§ Data supplied
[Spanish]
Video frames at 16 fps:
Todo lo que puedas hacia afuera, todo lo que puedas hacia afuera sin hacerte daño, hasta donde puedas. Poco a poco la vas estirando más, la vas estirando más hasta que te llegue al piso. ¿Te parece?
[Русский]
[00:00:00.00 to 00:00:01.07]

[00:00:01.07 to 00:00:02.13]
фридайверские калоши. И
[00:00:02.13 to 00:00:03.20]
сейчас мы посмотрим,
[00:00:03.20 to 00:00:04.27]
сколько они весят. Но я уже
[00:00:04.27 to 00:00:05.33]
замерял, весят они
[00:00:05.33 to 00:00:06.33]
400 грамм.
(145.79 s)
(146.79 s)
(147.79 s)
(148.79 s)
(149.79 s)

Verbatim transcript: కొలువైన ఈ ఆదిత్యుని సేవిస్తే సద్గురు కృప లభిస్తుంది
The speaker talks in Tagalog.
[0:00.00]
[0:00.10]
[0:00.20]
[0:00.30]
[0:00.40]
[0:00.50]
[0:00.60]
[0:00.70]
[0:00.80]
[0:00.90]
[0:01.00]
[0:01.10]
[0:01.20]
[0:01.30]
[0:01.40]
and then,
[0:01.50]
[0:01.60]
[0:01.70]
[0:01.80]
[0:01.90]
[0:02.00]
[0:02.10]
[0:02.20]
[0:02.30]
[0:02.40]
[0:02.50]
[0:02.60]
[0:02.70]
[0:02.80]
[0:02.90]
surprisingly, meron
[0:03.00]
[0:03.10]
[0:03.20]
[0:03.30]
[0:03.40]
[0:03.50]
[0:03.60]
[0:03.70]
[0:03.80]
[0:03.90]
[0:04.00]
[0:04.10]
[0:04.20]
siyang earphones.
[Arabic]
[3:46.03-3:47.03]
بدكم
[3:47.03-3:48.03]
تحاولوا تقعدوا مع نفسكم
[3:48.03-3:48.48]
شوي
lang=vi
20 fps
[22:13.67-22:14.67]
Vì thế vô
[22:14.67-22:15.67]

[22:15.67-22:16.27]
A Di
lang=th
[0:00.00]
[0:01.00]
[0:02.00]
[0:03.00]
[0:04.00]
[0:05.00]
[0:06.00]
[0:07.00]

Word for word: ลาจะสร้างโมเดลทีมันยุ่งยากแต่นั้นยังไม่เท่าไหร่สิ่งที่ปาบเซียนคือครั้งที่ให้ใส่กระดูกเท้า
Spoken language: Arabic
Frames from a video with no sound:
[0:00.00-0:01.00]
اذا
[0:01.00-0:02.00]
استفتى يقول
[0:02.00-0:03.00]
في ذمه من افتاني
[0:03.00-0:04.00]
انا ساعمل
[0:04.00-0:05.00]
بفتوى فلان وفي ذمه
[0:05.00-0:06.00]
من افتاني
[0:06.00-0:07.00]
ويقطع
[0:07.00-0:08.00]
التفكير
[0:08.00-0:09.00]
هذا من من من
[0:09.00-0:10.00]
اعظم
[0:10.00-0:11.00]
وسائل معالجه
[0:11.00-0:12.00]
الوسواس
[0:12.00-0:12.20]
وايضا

§ Your goal
The answer should consist only of the lines from the line containing "[00:00:03.20 to 00:00:04.27]" through the final line of the listing above, reproduced exactly.

§ Response area
[00:00:03.20 to 00:00:04.27]
сколько они весят. Но я уже
[00:00:04.27 to 00:00:05.33]
замерял, весят они
[00:00:05.33 to 00:00:06.33]
400 грамм.
(145.79 s)
(146.79 s)
(147.79 s)
(148.79 s)
(149.79 s)

Verbatim transcript: కొలువైన ఈ ఆదిత్యుని సేవిస్తే సద్గురు కృప లభిస్తుంది
The speaker talks in Tagalog.
[0:00.00]
[0:00.10]
[0:00.20]
[0:00.30]
[0:00.40]
[0:00.50]
[0:00.60]
[0:00.70]
[0:00.80]
[0:00.90]
[0:01.00]
[0:01.10]
[0:01.20]
[0:01.30]
[0:01.40]
and then,
[0:01.50]
[0:01.60]
[0:01.70]
[0:01.80]
[0:01.90]
[0:02.00]
[0:02.10]
[0:02.20]
[0:02.30]
[0:02.40]
[0:02.50]
[0:02.60]
[0:02.70]
[0:02.80]
[0:02.90]
surprisingly, meron
[0:03.00]
[0:03.10]
[0:03.20]
[0:03.30]
[0:03.40]
[0:03.50]
[0:03.60]
[0:03.70]
[0:03.80]
[0:03.90]
[0:04.00]
[0:04.10]
[0:04.20]
siyang earphones.
[Arabic]
[3:46.03-3:47.03]
بدكم
[3:47.03-3:48.03]
تحاولوا تقعدوا مع نفسكم
[3:48.03-3:48.48]
شوي
lang=vi
20 fps
[22:13.67-22:14.67]
Vì thế vô
[22:14.67-22:15.67]

[22:15.67-22:16.27]
A Di
lang=th
[0:00.00]
[0:01.00]
[0:02.00]
[0:03.00]
[0:04.00]
[0:05.00]
[0:06.00]
[0:07.00]

Word for word: ลาจะสร้างโมเดลทีมันยุ่งยากแต่นั้นยังไม่เท่าไหร่สิ่งที่ปาบเซียนคือครั้งที่ให้ใส่กระดูกเท้า
Spoken language: Arabic
Frames from a video with no sound:
[0:00.00-0:01.00]
اذا
[0:01.00-0:02.00]
استفتى يقول
[0:02.00-0:03.00]
في ذمه من افتاني
[0:03.00-0:04.00]
انا ساعمل
[0:04.00-0:05.00]
بفتوى فلان وفي ذمه
[0:05.00-0:06.00]
من افتاني
[0:06.00-0:07.00]
ويقطع
[0:07.00-0:08.00]
التفكير
[0:08.00-0:09.00]
هذا من من من
[0:09.00-0:10.00]
اعظم
[0:10.00-0:11.00]
وسائل معالجه
[0:11.00-0:12.00]
الوسواس
[0:12.00-0:12.20]
وايضا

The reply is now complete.